- DIRECTIONS: Quote exactly the lines from the one with "[0:04.27-0:05.33]" to the end of the data, both included; omit the pictures.

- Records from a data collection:
-- Opening Marker --

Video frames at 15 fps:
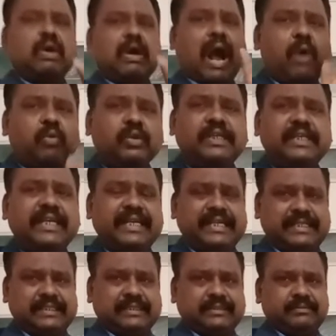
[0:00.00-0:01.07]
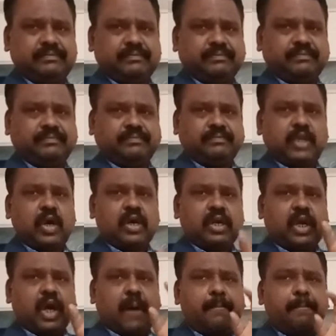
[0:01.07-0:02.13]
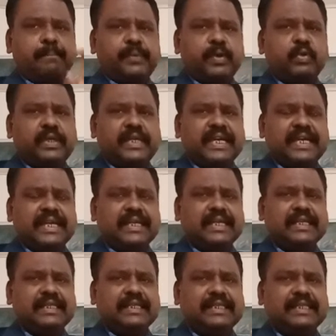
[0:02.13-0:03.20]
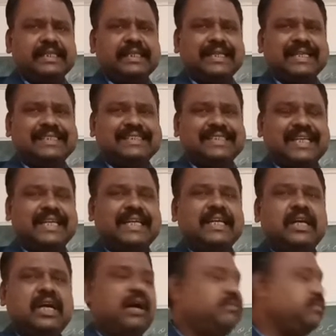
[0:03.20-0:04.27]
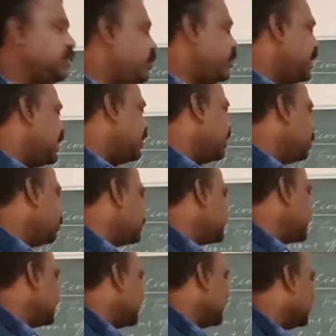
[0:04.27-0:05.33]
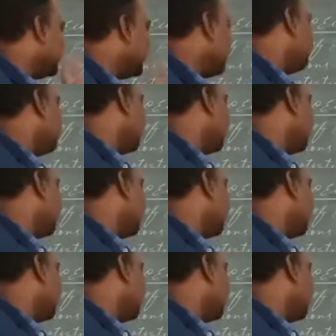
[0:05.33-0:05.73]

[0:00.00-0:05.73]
counting or computing national income, we are using the three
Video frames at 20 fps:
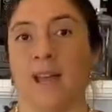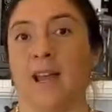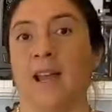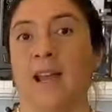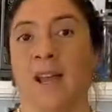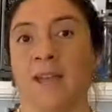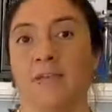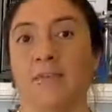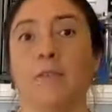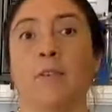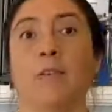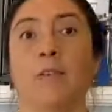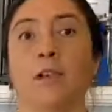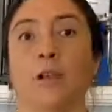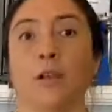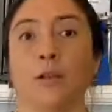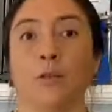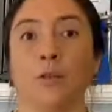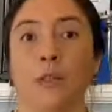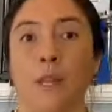and
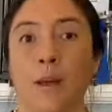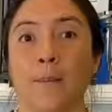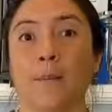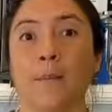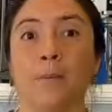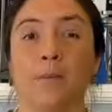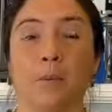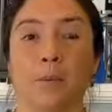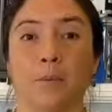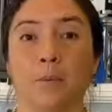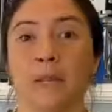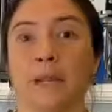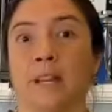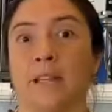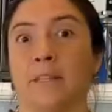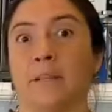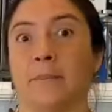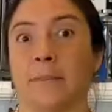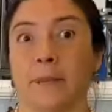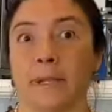close-ups will be
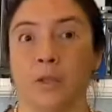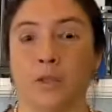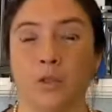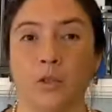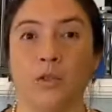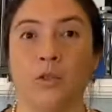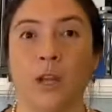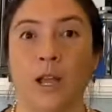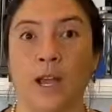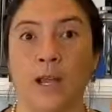as pictures.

-- Closing Marker --

- THE ANSWER:
[0:04.27-0:05.33]
[0:05.33-0:05.73]

[0:00.00-0:05.73]
counting or computing national income, we are using the three
Video frames at 20 fps:
and
close-ups will be
as pictures.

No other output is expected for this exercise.